··· Material for the task ···
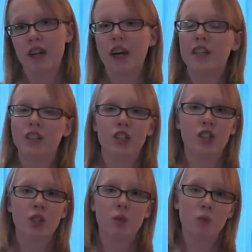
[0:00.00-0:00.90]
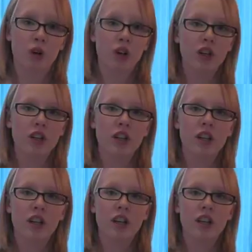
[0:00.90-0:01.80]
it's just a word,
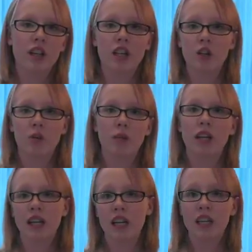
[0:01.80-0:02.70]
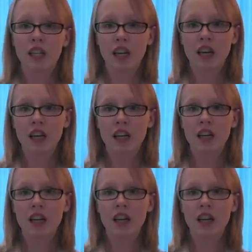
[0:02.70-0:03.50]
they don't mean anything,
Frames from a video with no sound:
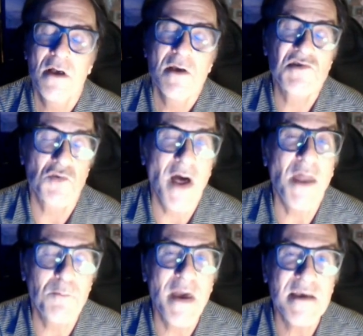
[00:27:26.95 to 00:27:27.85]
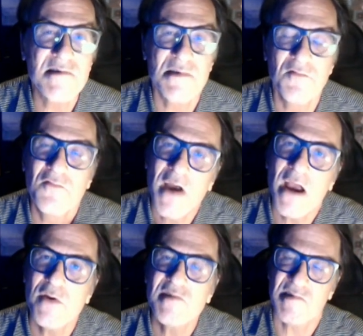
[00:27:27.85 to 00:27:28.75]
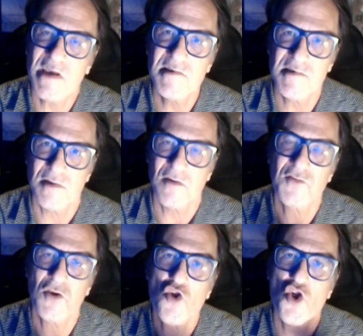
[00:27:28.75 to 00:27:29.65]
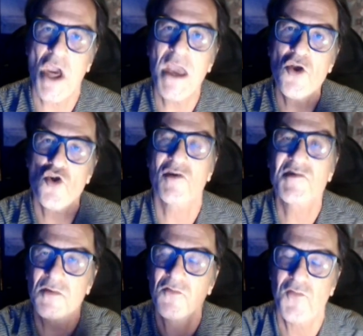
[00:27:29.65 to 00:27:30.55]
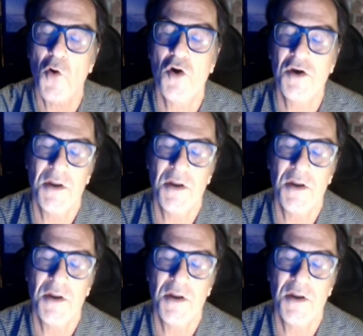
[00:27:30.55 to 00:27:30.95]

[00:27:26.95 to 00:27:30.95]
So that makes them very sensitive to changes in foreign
···
What the task requires = Output, word for word, the full listing above, with no pictures.

Expected answer =
[0:00.00-0:00.90]
[0:00.90-0:01.80]
it's just a word,
[0:01.80-0:02.70]
[0:02.70-0:03.50]
they don't mean anything,
Frames from a video with no sound:
[00:27:26.95 to 00:27:27.85]
[00:27:27.85 to 00:27:28.75]
[00:27:28.75 to 00:27:29.65]
[00:27:29.65 to 00:27:30.55]
[00:27:30.55 to 00:27:30.95]

[00:27:26.95 to 00:27:30.95]
So that makes them very sensitive to changes in foreign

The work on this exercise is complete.